Python package/module lazily loading submodules

2019-04-17 08:18发布

问题:

Interesting usecase today: I need to migrate a module in our codebase following code changes. The old mynamespace.Document will disappear and I want to ensure smooth migration by replacing this package by a code object that will dynamically import the correct path and migrate the corresponding objects.

In short:

# instanciate a dynamic package, but do not load
# statically submodules
mynamespace.Document = SomeObject()
assert 'submodule' not in mynamespace.Document.__dict__

# and later on, when importing it, the submodule
# is built if not already available in __dict__
from namespace.Document.submodule import klass
c = klass()

A few things to note:

  • I am not talking only of migrating code. A simple huge sed would in a sense be enough to change the code in order to migrate some imports, and I would not need a dynamic module. I am talking of objects. A website, holding some live/stored objects will need migration. Those objects will be loaded assuming that mynamespace.Document.submodule.klass exists, and that's the reason for the dynamic module. I need to provide the site with something to load.
  • We cannot, or do not want to change the way objects are unpickled/loaded. For simplicity, let's just say that we want to make sure that the idiom from mynamespace.Document.submodule import klass has to work. I cannot use instead from mynamespace import Document as container; klass = getattr(getattr(container, 'submodule'), 'klass')

What I tried:

import sys
from types import ModuleType

class VerboseModule(ModuleType):
    def __init__(self, name, doc=None):
        super(VerboseModule, self).__init__(name, doc)
        sys.modules[name] = self
    def __repr__(self):
        return "<%s %s>" % (self.__class__.__name__, self.__name__)
    def __getattribute__(self, name):
        if name not in ('__name__', '__repr__', '__class__'):
            print "fetching attribute %s for %s" % (name, self)
        return super(VerboseModule, self).__getattribute__(name)
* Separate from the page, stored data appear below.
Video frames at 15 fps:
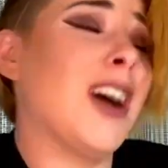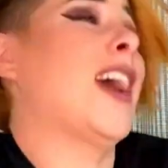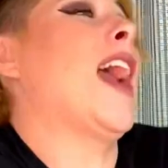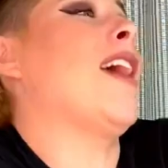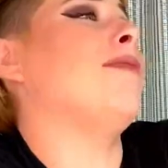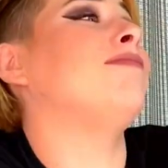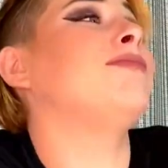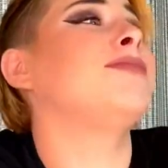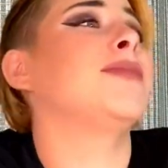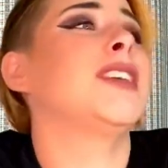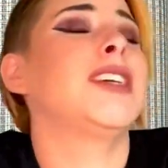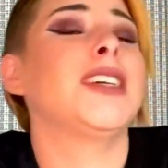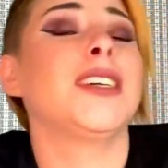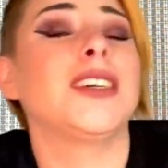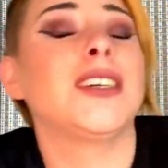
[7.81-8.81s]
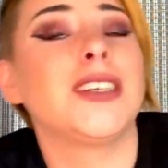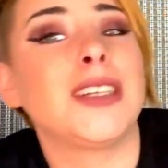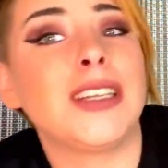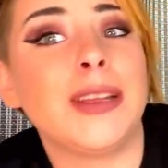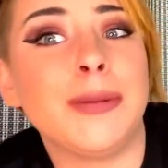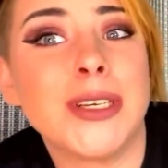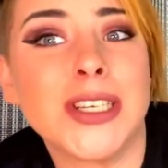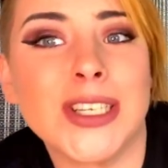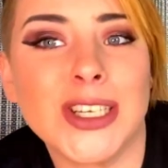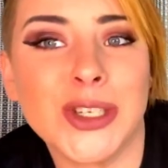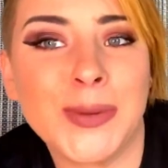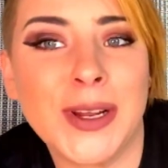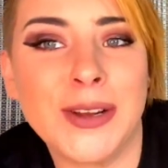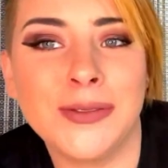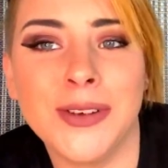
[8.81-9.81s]
Okay, let me just
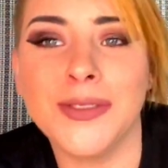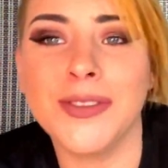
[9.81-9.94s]
explain a few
class DynamicModule(VerboseModule):
    """
    This module generates a dummy class when asked for a component
    """
    def __getattr__(self, name):
        class Dummy(object):
            pass
        Dummy.__name__ = name
        Dummy.__module__ = self
        setattr(self, name, Dummy)
        return Dummy
class DynamicPackage(VerboseModule):
    """
    This package should generate dummy modules
    """
    def __getattr__(self, name):
        mod = DynamicModule("%s.%s" % (self.__name__, name))
        setattr(self, name, mod)
        return mod

DynamicModule("foobar")
# (the import prints:)
# fetching attribute __path__ for <DynamicModule foobar>
# fetching attribute DynamicModuleWorks for <DynamicModule foobar>
# fetching attribute DynamicModuleWorks for <DynamicModule foobar>
from foobar import DynamicModuleWorks
print DynamicModuleWorks

DynamicPackage('document')
# fetching attribute __path__ for <DynamicPackage document>
from document.submodule import ButDynamicPackageDoesNotWork
# Traceback (most recent call last):
# File "dynamicmodule.py", line 40, in <module>
#   from document.submodule import ButDynamicPackageDoesNotWork
#ImportError: No module named submodule

As you can see the Dynamic Package does not work. I do not understand what is happening because document is not even asked for a ButDynamicPackageDoesNotWork attribute.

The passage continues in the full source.